By M Davies   /     Feb 21, 2018  /     Into the Void, Rusyn  /     0 Comment

Christmas time every year just seems to get increasingly more stressful for me. The shopping, the decorating, the cooking and baking, endless parties and writing Christmas cards. Everyone expects so much with what little time there is between Thanksgiving and Christmas Day. No matter how hard I try to plan I always end up last minute shopping or wrapping or decorating, etc.

While I was home over Christmas break, I ended up being added to a NEPA Star Trek fan club on Facebook. Like most Facebook groups, I usually get added without my permission. Nothing against Star Trek or its fanbase, I just never really got into it. HOWEVER, back when I was working at the big red telephone company (around 2002), I found enjoyment in reading blogs and writing my own. I was always out looking for new content. My friend Jeff (who I’ve blogged about before) kept harassing me to read Wil Wheaton’s blog. Wil played Wesley Crusher in Star Trek: The Next Generation. I really couldn’t care about that, but what I did find fascinating about him was his blog. At the time, he was in some kind of heated feud with William Shatner. I don’t know why, but I found this feud highly entertaining. I guess it’s because I always found William Shatner to be a little pretentious. I bought a copy of Wil’s first book and I even paid for an autographed copy of his Star Trek photo. Getting back to the story, a few years ago, I scanned the photograph and put it on my Facebook page.

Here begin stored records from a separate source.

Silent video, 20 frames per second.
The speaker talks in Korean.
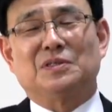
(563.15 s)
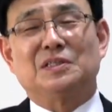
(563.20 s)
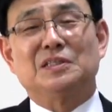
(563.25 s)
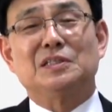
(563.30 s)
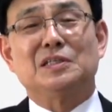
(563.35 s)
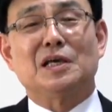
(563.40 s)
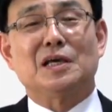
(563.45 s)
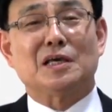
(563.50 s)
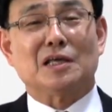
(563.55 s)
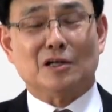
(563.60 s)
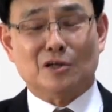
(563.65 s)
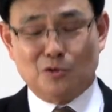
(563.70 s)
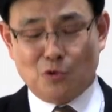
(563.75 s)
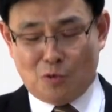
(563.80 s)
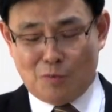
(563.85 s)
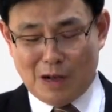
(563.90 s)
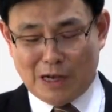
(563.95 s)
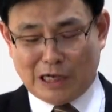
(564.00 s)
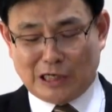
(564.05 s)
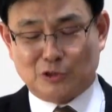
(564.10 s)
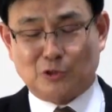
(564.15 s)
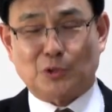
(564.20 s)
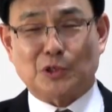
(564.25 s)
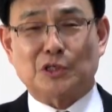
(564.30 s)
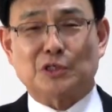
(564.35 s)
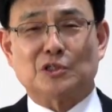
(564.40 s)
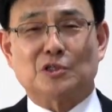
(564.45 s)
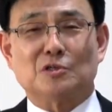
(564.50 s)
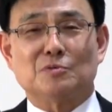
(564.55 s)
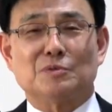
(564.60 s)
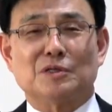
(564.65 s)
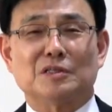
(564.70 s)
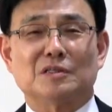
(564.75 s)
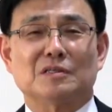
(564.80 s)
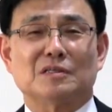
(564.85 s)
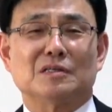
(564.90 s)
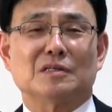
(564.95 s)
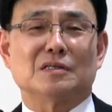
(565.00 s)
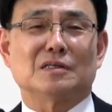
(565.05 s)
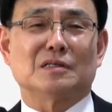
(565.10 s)
이 얘기를 로마 카톨릭이 들으면
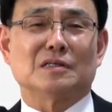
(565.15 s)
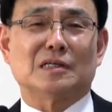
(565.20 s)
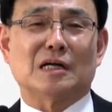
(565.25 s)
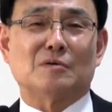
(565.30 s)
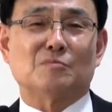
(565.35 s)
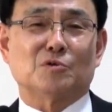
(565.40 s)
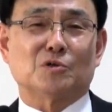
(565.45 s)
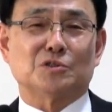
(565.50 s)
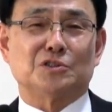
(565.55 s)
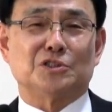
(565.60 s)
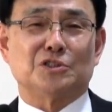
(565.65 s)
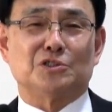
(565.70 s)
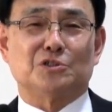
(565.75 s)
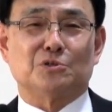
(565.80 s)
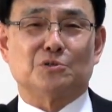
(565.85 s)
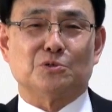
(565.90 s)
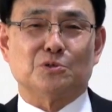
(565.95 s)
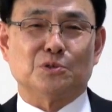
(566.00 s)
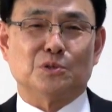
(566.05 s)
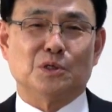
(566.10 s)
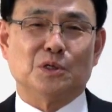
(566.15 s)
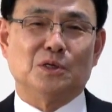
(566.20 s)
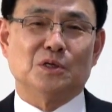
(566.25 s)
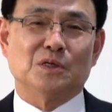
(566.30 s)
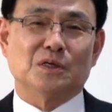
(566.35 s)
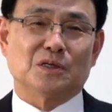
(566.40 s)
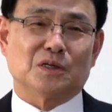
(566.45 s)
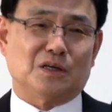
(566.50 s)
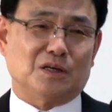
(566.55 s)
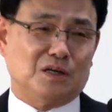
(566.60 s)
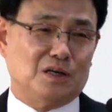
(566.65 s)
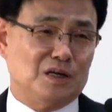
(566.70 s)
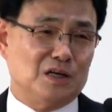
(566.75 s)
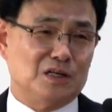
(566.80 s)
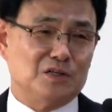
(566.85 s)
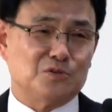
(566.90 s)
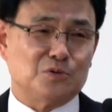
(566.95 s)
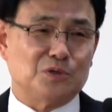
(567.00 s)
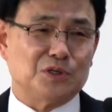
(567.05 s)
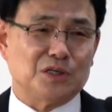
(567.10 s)
까무러치죠. 큰일
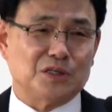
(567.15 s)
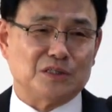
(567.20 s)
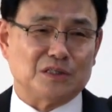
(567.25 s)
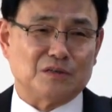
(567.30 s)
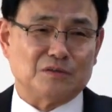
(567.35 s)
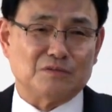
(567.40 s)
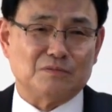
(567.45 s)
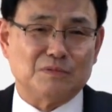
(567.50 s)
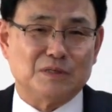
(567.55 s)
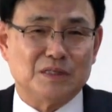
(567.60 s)
날 소리 한다.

It’s signed “Wil Wheaton’s Biggest Fan (that’s never seen Star Trek)” Since I was added to this Facebook group (again, without my consent) I decided to share this with the group since it’s really the only thing I could possibly have to contribute to the conversation. It got a few likes or comments. Whatever.

I told that story to tell you another one. One of the sleepless nights before Christmas, after being added to this group (WITHOUT MY CONSENT, PLEASE FIX YOUR WEIRD POLICIES FACEBOOK) I decided to go looking for the actual autograph in my various filing cabinets and boxes in my basement. It sparked my memory that maybe I should do something to protect it so it doesn’t loose its color or get ripped. I couldn’t find it anywhere…but I did find a curious envelope with my name written on it. Not being able to remember where it was located, I put it aside and continued to look for that damned Wil Wheaton autograph. Spoiler alert: I didn’t find it, and still haven’t.

After wrapping all of the Christmas gifts after midnight on Christmas Eve, my suspicion got the best of me, and I went to find the envelope to see what the hell was in it. To my complete astonishment and after I read letter after letter, I realized these were letters my grandmother from years and years ago. Probably 20+ years if not more. It was Christmas Eve and I found the best present ever that’s probably been hidden for years. Some of this stuff was just what I needed to see and hear at the right time.

As some of you guys know, I’ve been trying to trace my families ancestry which has been proving downright impossible due to the variations in last name spelling. My grandmother single-handedly confirmed on the right track from beyond the grave. If you don’t mind indulging me for a minute, I figured I would share some of these letters with you. My hopes are that maybe, just maybe one of my long lost relatives will come across this blog post and something will ring a bell with them as well.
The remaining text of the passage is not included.